> TASK DETAILS:
Among the lines below, restate word for word only those from the line with "(0.00 s to 1.00 s)" through the line with "(47.49 s to 48.29 s)", with both end lines kept.
╭─ LISTED ENTRIES
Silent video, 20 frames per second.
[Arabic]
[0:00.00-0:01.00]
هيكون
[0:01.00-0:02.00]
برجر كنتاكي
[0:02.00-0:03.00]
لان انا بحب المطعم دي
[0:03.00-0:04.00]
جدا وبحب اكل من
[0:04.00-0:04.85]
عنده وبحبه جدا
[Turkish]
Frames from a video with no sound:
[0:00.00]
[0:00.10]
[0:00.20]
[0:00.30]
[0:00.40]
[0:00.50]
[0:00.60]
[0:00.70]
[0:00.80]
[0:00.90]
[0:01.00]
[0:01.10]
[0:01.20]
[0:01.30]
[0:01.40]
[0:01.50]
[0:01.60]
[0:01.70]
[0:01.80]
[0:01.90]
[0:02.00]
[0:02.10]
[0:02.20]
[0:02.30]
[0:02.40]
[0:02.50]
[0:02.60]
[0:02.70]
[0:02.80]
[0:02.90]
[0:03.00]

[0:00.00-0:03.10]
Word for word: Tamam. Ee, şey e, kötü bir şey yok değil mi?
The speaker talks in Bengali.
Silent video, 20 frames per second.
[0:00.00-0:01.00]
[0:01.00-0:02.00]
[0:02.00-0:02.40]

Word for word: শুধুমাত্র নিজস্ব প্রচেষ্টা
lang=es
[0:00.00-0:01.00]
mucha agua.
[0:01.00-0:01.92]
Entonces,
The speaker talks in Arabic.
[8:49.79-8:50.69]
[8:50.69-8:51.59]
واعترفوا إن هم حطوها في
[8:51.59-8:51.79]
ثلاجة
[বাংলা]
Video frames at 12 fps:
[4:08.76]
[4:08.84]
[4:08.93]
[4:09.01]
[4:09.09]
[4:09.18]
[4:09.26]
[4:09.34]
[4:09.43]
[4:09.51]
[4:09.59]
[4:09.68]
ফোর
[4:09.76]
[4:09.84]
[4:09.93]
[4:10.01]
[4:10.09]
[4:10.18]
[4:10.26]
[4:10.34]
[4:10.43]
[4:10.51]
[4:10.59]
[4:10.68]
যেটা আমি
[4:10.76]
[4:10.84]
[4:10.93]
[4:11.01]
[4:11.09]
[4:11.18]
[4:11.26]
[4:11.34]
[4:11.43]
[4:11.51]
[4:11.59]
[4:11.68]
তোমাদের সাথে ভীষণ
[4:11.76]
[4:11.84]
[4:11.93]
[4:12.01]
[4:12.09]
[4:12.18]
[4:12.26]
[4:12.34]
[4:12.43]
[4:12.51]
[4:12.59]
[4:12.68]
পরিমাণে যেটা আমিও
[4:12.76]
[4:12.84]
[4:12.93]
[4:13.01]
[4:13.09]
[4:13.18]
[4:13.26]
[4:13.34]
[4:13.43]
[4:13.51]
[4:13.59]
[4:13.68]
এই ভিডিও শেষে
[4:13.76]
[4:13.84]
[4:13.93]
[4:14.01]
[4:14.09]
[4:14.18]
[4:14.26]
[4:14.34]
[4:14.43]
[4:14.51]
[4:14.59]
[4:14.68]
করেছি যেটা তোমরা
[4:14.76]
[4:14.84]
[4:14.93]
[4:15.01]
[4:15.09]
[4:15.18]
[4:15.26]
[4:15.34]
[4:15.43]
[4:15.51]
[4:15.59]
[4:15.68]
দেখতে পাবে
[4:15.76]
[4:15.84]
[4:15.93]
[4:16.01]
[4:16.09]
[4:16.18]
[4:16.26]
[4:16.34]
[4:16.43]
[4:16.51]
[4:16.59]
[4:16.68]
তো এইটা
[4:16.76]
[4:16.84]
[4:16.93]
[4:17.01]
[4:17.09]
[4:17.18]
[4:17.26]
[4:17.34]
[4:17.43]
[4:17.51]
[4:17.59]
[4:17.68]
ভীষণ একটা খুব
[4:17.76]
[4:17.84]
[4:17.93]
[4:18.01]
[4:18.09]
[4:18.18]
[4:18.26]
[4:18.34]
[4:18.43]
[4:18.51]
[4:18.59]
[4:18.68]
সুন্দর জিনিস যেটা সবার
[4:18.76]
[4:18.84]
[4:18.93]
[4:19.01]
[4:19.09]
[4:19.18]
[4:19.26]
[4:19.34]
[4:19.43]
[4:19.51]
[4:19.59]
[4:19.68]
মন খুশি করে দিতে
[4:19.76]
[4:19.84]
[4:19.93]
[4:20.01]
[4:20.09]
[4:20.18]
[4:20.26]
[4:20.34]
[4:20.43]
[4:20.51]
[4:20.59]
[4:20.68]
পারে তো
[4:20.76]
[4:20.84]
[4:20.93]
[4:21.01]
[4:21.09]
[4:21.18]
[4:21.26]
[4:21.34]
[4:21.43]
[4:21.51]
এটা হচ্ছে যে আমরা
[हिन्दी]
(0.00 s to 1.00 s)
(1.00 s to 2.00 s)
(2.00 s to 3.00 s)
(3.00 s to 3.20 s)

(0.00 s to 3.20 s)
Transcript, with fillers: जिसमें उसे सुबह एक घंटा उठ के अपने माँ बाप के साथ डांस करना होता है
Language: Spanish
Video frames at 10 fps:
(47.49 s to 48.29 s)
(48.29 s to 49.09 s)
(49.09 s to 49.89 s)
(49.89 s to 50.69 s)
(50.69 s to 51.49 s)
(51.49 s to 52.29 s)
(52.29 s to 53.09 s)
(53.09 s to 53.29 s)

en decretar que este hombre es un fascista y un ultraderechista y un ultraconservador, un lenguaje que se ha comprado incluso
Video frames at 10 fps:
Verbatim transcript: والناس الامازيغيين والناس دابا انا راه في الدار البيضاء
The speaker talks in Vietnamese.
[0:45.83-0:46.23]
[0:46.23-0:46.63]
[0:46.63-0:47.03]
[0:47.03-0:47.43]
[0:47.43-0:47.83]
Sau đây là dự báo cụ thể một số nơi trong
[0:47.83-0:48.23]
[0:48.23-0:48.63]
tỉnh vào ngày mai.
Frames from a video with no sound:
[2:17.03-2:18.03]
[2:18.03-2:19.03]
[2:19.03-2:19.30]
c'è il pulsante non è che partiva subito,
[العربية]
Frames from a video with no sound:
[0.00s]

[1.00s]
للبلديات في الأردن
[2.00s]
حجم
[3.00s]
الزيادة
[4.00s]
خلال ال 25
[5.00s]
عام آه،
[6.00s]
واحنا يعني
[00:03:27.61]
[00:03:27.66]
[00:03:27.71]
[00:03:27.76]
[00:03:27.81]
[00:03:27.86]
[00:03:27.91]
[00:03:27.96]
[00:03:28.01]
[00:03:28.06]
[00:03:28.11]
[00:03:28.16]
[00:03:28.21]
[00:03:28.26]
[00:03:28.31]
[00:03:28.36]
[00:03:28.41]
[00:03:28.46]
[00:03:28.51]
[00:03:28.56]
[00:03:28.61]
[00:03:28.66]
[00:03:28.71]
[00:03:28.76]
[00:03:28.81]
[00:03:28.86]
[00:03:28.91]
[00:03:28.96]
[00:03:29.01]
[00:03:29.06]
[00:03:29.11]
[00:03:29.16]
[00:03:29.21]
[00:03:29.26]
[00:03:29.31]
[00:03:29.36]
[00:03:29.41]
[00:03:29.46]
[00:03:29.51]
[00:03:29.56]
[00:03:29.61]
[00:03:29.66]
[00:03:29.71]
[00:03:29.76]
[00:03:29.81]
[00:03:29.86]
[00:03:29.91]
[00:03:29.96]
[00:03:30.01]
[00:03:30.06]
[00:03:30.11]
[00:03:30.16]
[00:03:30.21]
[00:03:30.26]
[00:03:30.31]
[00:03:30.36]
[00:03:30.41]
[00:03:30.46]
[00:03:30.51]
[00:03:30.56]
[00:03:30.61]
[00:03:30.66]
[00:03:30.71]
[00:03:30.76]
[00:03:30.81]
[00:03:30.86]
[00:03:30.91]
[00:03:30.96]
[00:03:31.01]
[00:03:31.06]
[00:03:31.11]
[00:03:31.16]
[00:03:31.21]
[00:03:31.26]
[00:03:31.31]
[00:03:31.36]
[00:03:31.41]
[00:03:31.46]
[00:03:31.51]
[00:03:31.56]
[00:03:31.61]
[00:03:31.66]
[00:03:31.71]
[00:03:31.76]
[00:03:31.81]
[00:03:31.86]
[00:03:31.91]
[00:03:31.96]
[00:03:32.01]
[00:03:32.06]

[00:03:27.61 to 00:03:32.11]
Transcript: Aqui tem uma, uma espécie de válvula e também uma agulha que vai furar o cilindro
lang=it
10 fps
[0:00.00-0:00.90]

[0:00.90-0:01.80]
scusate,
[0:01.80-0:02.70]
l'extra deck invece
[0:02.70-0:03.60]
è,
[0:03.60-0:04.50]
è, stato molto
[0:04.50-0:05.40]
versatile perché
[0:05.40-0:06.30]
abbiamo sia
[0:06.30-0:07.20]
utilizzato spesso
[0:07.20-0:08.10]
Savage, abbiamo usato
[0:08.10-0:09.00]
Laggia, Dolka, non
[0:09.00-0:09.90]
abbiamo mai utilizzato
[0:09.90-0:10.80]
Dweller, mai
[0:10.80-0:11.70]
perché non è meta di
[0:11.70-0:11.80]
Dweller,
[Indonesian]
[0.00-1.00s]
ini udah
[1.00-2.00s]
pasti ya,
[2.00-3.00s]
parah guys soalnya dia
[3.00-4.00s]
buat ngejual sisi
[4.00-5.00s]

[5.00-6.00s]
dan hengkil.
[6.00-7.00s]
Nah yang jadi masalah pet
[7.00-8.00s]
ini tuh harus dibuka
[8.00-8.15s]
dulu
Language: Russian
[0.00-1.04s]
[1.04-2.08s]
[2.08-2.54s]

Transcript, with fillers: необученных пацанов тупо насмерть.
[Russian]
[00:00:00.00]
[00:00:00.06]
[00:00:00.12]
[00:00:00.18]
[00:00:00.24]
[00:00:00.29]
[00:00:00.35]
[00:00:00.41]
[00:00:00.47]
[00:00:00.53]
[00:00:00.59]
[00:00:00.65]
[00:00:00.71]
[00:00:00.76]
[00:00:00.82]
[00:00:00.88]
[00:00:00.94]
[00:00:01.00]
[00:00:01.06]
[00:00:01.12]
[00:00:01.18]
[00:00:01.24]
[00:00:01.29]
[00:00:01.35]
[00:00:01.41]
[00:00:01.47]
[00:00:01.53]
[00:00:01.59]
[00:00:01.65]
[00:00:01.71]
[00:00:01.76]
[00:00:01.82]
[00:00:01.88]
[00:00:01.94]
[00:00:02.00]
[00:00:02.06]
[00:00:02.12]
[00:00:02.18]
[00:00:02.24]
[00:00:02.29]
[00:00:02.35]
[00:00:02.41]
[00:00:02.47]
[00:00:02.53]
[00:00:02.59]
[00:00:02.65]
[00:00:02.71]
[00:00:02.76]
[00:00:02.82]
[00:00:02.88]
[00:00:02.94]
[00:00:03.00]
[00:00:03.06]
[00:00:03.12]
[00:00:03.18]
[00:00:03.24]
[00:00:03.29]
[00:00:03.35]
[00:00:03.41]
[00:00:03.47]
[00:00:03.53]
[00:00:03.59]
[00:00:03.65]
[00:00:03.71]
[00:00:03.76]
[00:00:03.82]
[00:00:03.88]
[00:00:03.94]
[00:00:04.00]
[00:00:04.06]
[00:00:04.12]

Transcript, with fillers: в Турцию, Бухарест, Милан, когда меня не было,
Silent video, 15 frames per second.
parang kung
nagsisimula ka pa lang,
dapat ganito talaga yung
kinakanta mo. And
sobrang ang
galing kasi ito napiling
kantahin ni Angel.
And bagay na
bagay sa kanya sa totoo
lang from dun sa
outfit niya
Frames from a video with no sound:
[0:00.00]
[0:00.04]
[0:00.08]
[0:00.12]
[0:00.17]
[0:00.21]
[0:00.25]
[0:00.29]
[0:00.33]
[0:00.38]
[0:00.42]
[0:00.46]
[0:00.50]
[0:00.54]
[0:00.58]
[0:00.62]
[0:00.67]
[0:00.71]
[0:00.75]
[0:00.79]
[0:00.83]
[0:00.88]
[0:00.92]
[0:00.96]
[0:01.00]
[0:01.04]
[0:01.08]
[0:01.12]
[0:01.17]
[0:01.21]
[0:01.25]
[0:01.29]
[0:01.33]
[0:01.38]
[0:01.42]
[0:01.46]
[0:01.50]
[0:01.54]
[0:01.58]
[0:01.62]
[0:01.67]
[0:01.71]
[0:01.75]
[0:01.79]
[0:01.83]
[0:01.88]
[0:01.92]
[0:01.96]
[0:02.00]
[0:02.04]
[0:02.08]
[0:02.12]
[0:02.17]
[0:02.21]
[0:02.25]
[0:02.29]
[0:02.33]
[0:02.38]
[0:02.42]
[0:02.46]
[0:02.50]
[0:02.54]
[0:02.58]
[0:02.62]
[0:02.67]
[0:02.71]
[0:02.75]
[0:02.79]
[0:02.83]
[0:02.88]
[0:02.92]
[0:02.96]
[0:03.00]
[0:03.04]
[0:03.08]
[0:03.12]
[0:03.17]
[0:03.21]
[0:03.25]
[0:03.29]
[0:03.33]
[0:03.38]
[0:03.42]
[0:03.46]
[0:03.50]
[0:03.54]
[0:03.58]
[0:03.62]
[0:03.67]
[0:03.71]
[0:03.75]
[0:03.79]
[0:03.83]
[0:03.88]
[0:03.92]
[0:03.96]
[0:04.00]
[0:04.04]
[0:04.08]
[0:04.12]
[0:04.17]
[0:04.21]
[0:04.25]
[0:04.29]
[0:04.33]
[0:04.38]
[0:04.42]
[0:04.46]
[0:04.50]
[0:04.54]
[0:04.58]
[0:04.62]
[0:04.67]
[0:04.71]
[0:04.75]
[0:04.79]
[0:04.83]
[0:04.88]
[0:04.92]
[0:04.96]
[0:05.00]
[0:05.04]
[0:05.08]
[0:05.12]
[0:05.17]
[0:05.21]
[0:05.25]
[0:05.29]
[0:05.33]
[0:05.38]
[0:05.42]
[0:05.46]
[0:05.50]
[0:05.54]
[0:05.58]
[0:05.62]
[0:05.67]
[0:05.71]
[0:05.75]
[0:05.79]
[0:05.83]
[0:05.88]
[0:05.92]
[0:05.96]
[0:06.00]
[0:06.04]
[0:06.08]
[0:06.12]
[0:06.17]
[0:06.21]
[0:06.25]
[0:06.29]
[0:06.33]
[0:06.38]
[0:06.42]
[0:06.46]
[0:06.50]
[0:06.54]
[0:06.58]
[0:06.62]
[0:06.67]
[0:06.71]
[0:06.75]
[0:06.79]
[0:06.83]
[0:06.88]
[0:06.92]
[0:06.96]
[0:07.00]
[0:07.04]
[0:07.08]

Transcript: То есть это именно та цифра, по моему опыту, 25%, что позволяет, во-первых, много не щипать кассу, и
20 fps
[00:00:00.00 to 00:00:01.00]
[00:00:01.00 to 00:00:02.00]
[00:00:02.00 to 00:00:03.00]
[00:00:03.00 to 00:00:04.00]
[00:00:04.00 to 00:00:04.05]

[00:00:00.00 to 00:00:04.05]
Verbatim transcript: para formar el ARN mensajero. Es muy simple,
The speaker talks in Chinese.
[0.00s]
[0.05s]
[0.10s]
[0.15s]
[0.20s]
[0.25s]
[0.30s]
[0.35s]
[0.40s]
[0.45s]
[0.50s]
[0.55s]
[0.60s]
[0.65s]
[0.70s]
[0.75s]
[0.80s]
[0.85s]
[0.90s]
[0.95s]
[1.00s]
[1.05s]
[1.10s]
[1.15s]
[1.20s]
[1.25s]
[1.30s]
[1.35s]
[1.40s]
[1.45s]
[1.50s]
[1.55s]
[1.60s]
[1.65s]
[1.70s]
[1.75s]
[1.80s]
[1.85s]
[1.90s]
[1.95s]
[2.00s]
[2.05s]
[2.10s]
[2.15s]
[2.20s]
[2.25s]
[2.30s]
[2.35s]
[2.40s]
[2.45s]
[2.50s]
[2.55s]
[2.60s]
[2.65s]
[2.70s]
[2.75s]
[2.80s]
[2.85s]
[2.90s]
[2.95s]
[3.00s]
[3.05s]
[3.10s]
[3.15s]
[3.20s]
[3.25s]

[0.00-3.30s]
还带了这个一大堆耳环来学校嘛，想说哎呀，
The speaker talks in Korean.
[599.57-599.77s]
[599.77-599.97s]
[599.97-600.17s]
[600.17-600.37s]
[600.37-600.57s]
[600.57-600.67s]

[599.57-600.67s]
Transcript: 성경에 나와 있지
╰─
> ANSWER TO THIS PROBLEM:
(0.00 s to 1.00 s)
(1.00 s to 2.00 s)
(2.00 s to 3.00 s)
(3.00 s to 3.20 s)

(0.00 s to 3.20 s)
Transcript, with fillers: जिसमें उसे सुबह एक घंटा उठ के अपने माँ बाप के साथ डांस करना होता है
Language: Spanish
Video frames at 10 fps:
(47.49 s to 48.29 s)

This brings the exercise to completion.